Virginia Quarterly Review Wins National Magazine Award

May 2, 2008 — The Virginia Quarterly Review, the literary and current affairs journal published at the University of Virginia, captured a National Magazine Award at a ceremony held Thursday night in New York City. VQR won the Single-Topic Issue Award for its fall 2007 issue "South America in the 21st Century," co-edited by Daniel Alarcón and Ted Genoways.

Other finalists in the category were Departures, Domino, Gourmet and IEEE Spectrum.

The judges wrote, "In its provocative and moving issue on South America, the Virginia Quarterly Review presents a multi-faceted portrait of a continent on the move. Created by some of South America's most daring writers and visual artists, this illuminating collection of fiction and nonfiction is at once surprising and comprehensive, from street soccer and political violence to a comic book journey to Antarctica and the new breed of 21st Century Madonnas."

While the fall 2007 issue has sold out, VQR has posted the entire contents of the issue online at www.vqronline.org/south-america/.

This marks the third time that VQR has won a National Magazine Award, following wins in 2006 for General Excellence and Fiction. This year, the magazine was named a finalist in two other categories — Photojournalism, for Chris Hondros's photo essay "A Window on Baghdad" (summer 2007 issue), and General Excellence for magazines with circulation under 100,000. It was one of only 24 magazines nationwide to receive multiple nominations.

The National Magazine Awards, the magazine industry's highest honor, are sponsored by the American Society of Magazine Editors in association with Columbia University's Graduate School of Journalism.

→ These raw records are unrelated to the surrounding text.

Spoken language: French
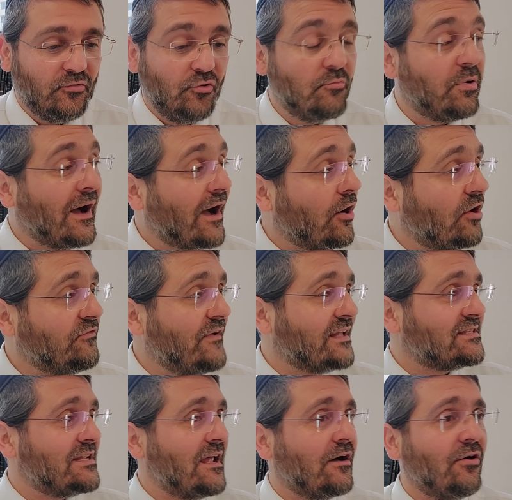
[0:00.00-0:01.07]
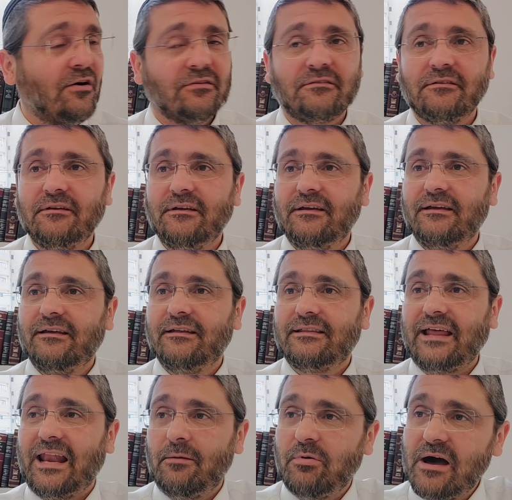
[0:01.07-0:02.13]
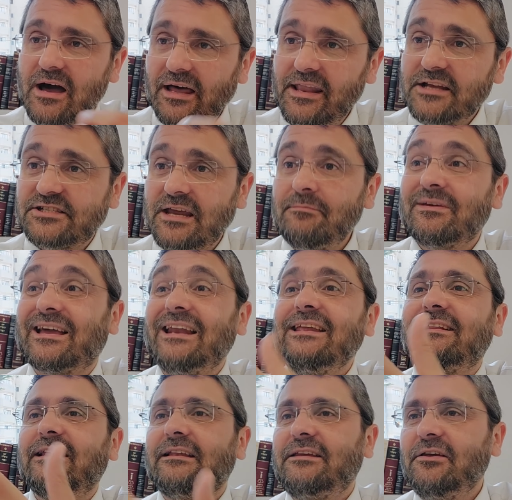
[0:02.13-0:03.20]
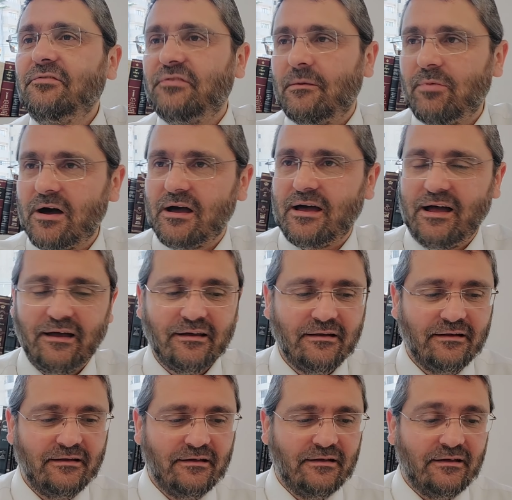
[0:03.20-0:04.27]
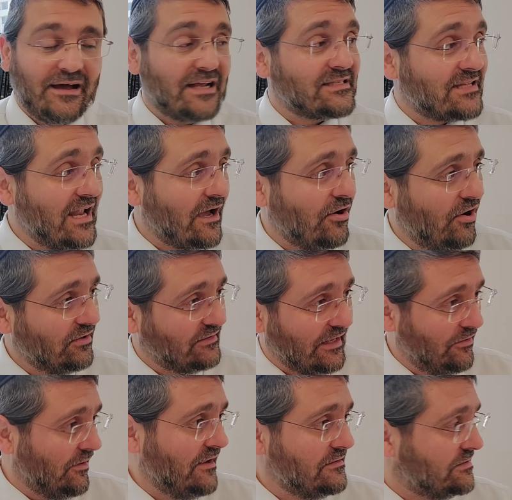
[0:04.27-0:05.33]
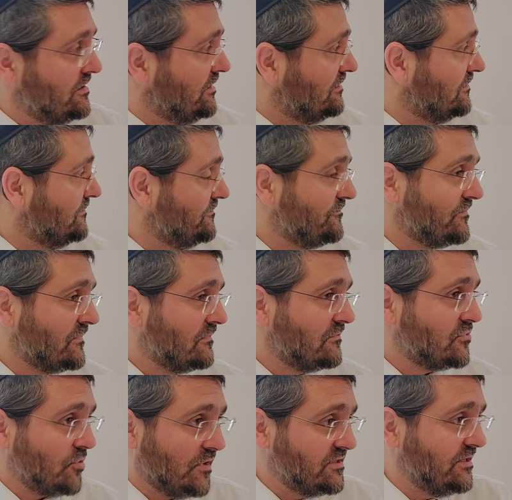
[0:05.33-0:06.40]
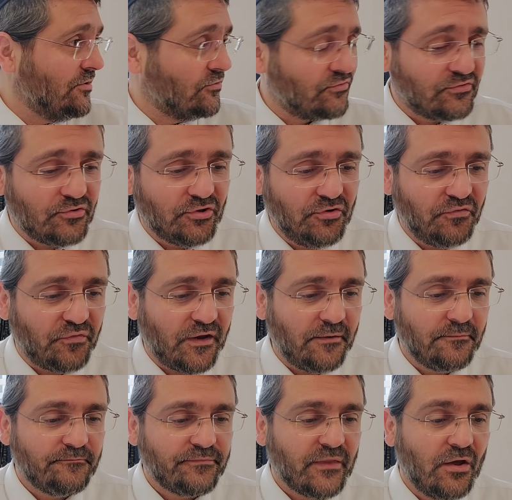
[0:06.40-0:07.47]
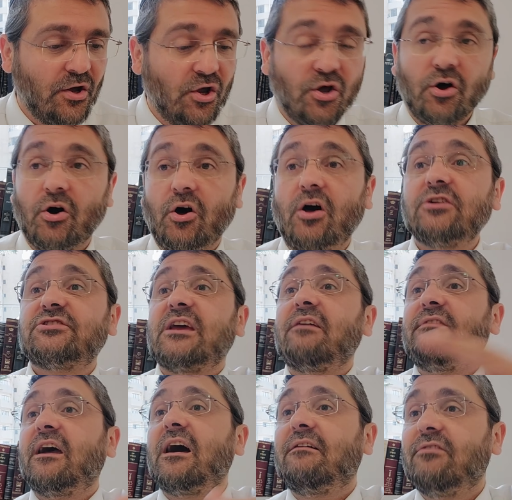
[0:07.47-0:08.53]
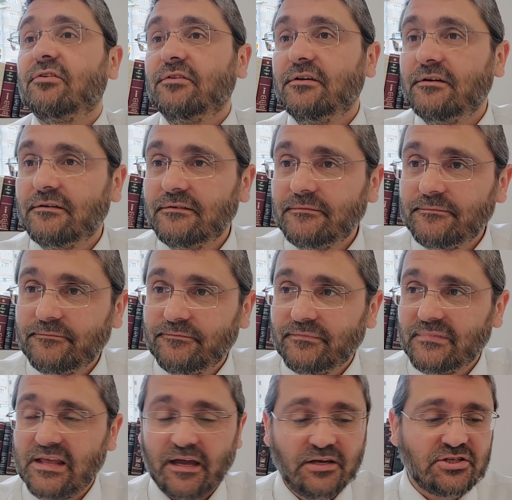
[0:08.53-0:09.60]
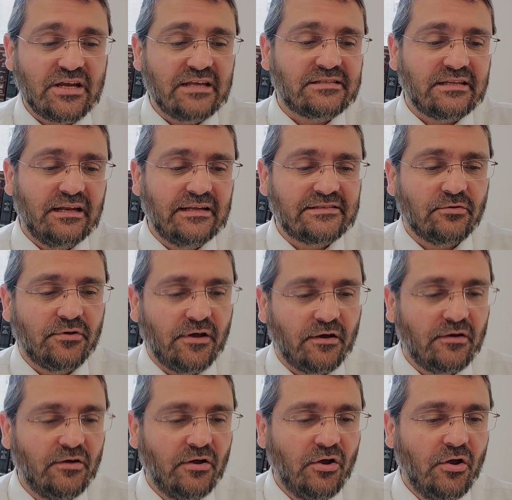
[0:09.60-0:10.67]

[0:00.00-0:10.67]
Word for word: Ou brachot d'atzlachot. T'as la bracha d'Hachem, qualitatif la bracha. Atzlachot, t'as une réussite. Tu réussis dans tout ce que tu fais. Rocher bechavod. La richesse et les honneurs.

The winners were chosen by more than 200 editors, art directors, educators and online media experts. The complete list of this year's winners can be found at www.magazine.org/editorial/national_magazine_awards/Winners_and_Finalists.

VQR was founded at the University of Virginia in 1925. Over the years it has published the work of such luminaries as H.L. Mencken, Bertrand Russell, Katherine Anne Porter, D.H. Lawrence, Robert Penn Warren and Marianne Moore. Recent issues have featured essays, stories, poems and art by Gabriel Garcia Marquez, Rita Dove, Cormac McCarthy, Adrienne Rich and Art Spiegelman, among others.